= REQUIRED ACTION =
Leave every picture out, and write out the remaining entries exactly.

= Records from a data collection =

--------

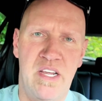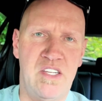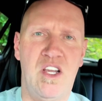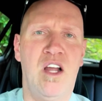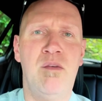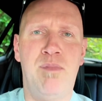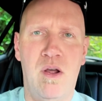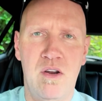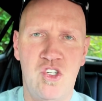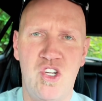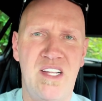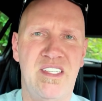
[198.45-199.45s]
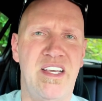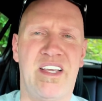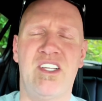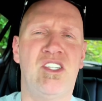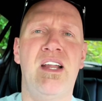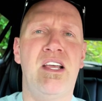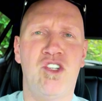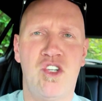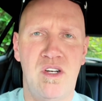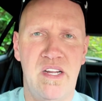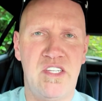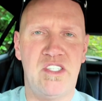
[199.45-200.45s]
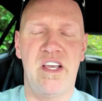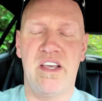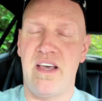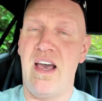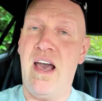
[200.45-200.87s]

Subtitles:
it's unapologetic, it's nationalistic,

--------

= RESULT OF THE EXERCISE =
[198.45-199.45s]
[199.45-200.45s]
[200.45-200.87s]

Subtitles:
it's unapologetic, it's nationalistic,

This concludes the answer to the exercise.